Is project management an exact science?
Project management is about knowing exactly what the customer’s objectives are; it is about assessing exactly the right deliverables; it is about assembling exactly the right team to arrange the deliverables. But what happens when we do not get it exactly right?
As with most human endeavours (with some exceptions) attributes within every project have some tolerance for inexactness. The issue is, will it make a difference and, if so, how much?
Consider the airliner that lands a little too far down the runway. This may result in high braking and wear and tear, thus higher maintenance demands on equipment, but this will be within operational tolerances. But overshooting can also have more dire consequences.
Consider an incorrect line of code in 10,000 lines: identified immediately this is of little consequence. Allowed to proceed too far, however, and a major reworking may be the consequence with its attendant delays and costs or a opening for access by hackers.
There are many other instances in project environments where ‘exactly’ is not achieved and for which we accept the consequences and make appropriate adjustments.
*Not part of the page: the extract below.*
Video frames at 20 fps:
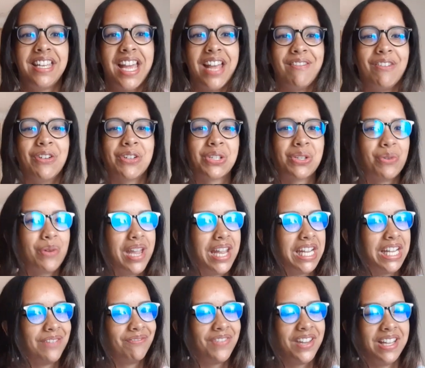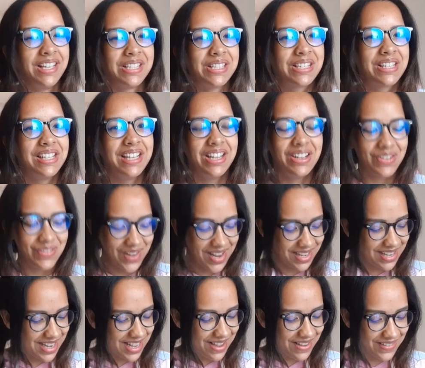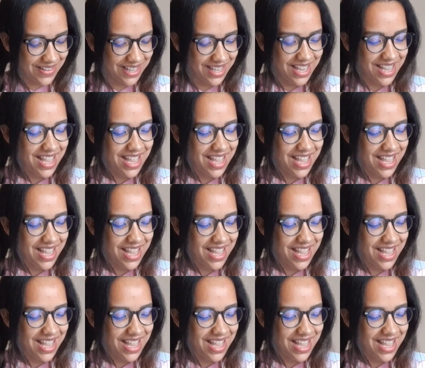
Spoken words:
I'm also wearing a pink skirt right now.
Beyond those tolerances, however, we deal with an outcome which inevitably suggests project failure either in terms of the traditional iron triangle (time, cost and quality) or more importantly, business failure through the inability to meet a functional requirement, thus distorting the business benefits upon which the project may be based.
In each instance the consequence of the failure to meet the exactness specified (within agreed tolerances) is an outcome requiring additional effort, scope adjustments, rework of work already undertaken and the necessary control of consequential events for which an allowance has not necessarily been made.
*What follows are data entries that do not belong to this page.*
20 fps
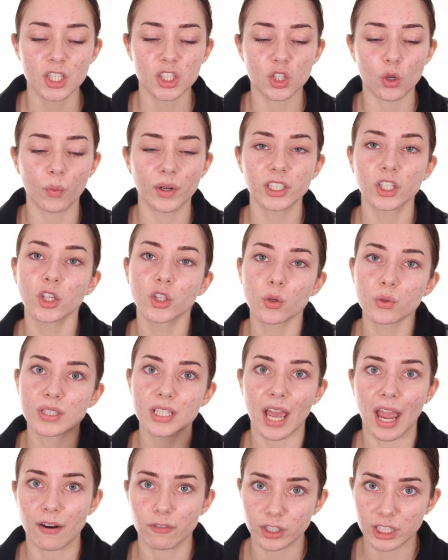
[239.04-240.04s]
So when you
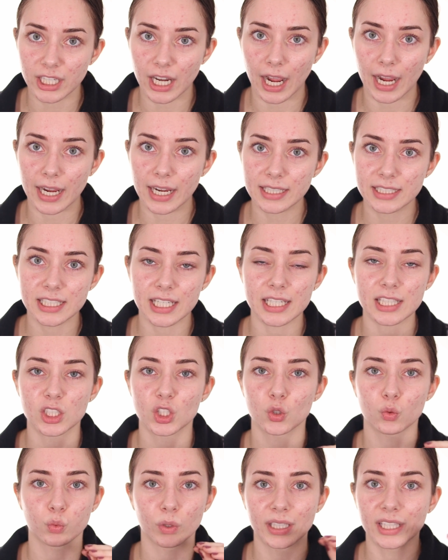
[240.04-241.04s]
use it every night,
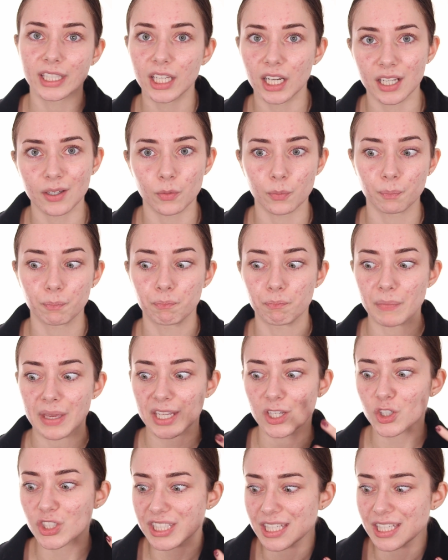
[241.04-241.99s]
it's really gonna make your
These are the bushfires of project management which contribute to cost and time overruns, team stress, operational dysfunction and, at the extreme, business failure, either in respect to individual projects or, more significantly, the business objectives at the program level.
Part of our methodology for handling inexactness is found in our management of uncertainty or risk. It therefore holds that if we can minimise uncertainty, that is, increase the exactness of our activities and processes, our projects will progress much more effectively.
This requires the creation of good planning space at the commencement of a project but, unfortunately, the environments in which we operate do not always provide such space, although invariably the time and associated costs required for rectification is usually forthcoming.
In terms of project outcomes, if we fail to achieve our time, budget and quality success criteria, such failure is due to our inability to achieve the ‘exactness’ required for the endeavour while planning the physical attributes of the project (the product).
If, on the other hand, our time-cost-quality criteria are acceptable but the project fails to meet business requirements, such failure is due primarily to our inability to determine the exact business requirements and properly scope the project (the process).
The result in both cases is that acceptable tolerances have been exceeded and the exactness we sought has not been achieved. The lesson we continue to ignore is that an extra kilo of planning is far less costly than a kilo of rectification.